Al di là della mancanza di piogge altri motivi hanno influito sulla scarsità di tartufi. «L’uomo – accusa il trifulau Carlo Olivero mentre sprona la cagnolina Stella alla ricerca – sta distruggendo l’habitat del tartufo. Purtroppo questo fungo non si può coltivare in campi o serre e quindi lo si trova solo in natura. Vive attaccato alle radici di pioppi, querce, salici, tigli , carpini e noccioli ma solo quando questi crescono in determinate condizioni di terreno, umidità, insolazione e così via.

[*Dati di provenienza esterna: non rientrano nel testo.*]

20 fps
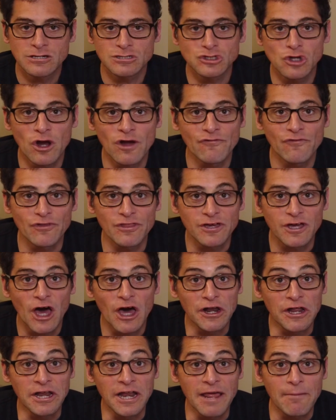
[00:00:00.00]
Sorry for the
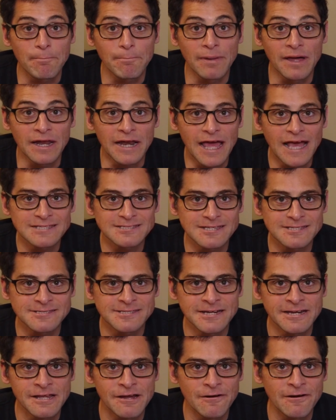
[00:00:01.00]
cut-in, but as I
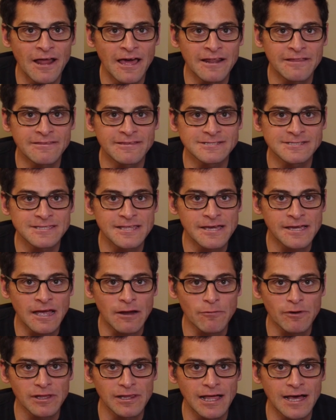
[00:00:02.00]
sit here and edit this
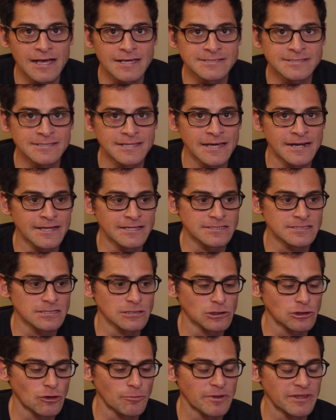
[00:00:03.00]
thing, I realize that it's
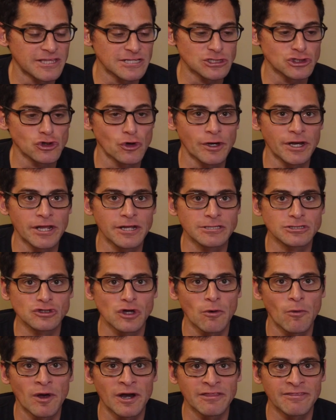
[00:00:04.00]
a little bit disjointed,
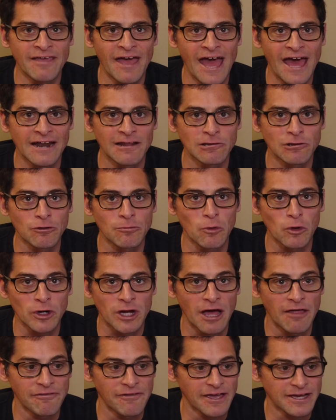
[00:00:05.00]
so I wanted to add a little more
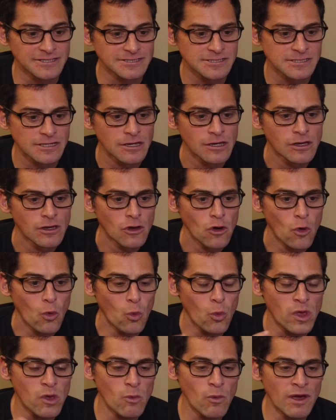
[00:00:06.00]
context.
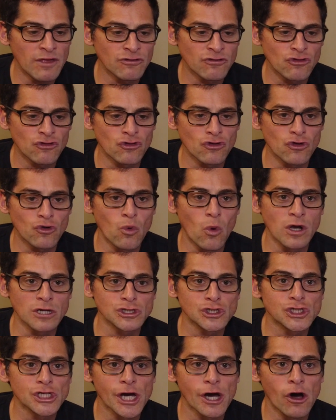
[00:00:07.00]
We went to
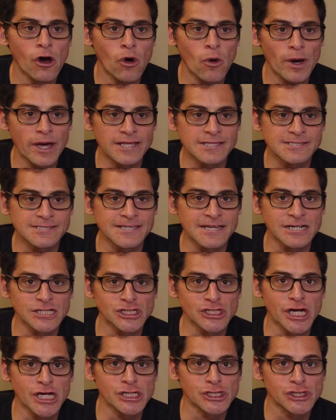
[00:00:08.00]
Guangzhou instead of
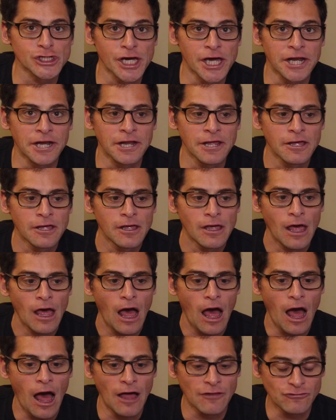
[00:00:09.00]
Shenzhen
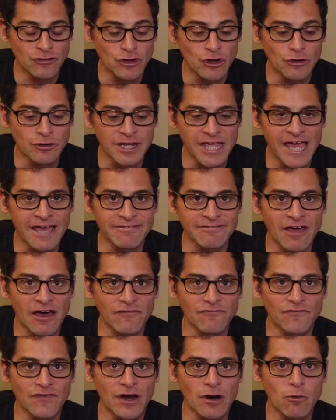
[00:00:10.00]
to go to
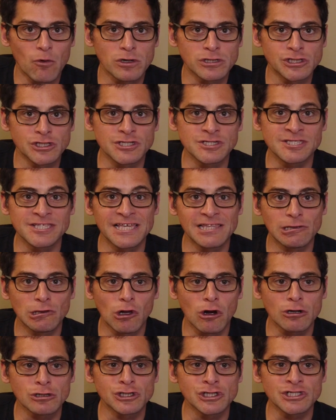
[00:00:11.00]
Canton Fair, which is the
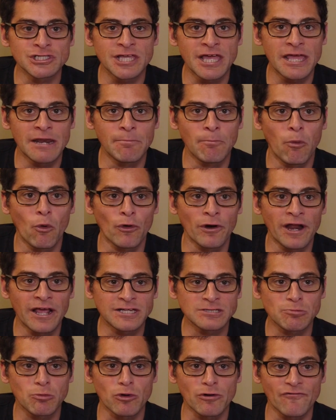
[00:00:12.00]
largest
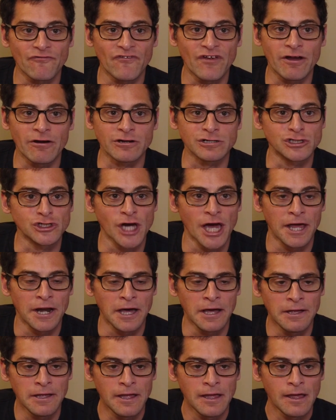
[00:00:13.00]
import-export fair in
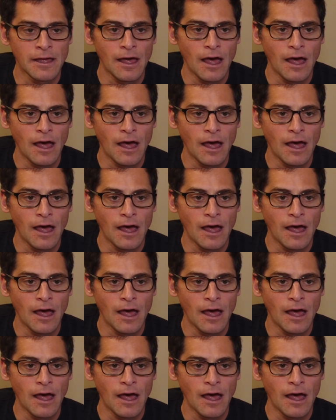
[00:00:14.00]
China.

A tutt’oggi, e nonostante gli studi che si sono svolti in tutto il mondo, non si è riusciti a capire quali siano le condizioni ottimali per lo sviluppo del fungo e quindi è impossibile replicarle in cattività. L’antropizzazione del territorio e l’abbandono delle aree marginali ha portato, dagli anni 70-80 a oggi, un calo dell’80% della produzione di tartufi». Ad Alba è attivo il Centro Nazionale Studi del Tartufo che porta avanti attività di tutela dell’ambiente a vocazione tartufigena. L’impegno del Centro si sviluppa su due fronti: da un lato si studiano le cause del netto calo di produzione di tartufi mentre dall’altro si sperimentano tecniche di coltivazione del terreno capaci di aumentare la produzione. Inoltre, con gli enti locali, sta predisponendo un piano per la salvaguardia ambientale delle zone tartufigene da inserire anche in percorsi turistici.




Re della tavola il tartufo è, in questo periodo, il protagonista delle cucine degli chef in tutto il mondo. Una ricerca dell’università degli studi di scienze gastronomiche di Pollenzo sui 150 ristoranti più omaggiati in tutto il mondo ha rilevato come in tutti i menù fosse presente almeno una proposta con il tartufo bianco d’Alba. Ma è nel territorio che si assiste alle più elevate interpretazioni. Come accade al ristorante stellato 21.9 dello chef Flavio Costa. Qui si celebra l’apoteosi del tartufo dall’antipasto al dolce in piatti che sono il matrimonio perfetto del fungo con altre eccellenze locali. Come accade nei cappelletti con ripieno di patate su crema di nocciole delle Langhe o nelle pere Madernassa (presidio Slow Food originario del Roero) cotte nella Barbera accompagnata da sorbetto al rosmarino, il tutto ricoperto da scaglie profumatissime di tartufo bianco d’Alba.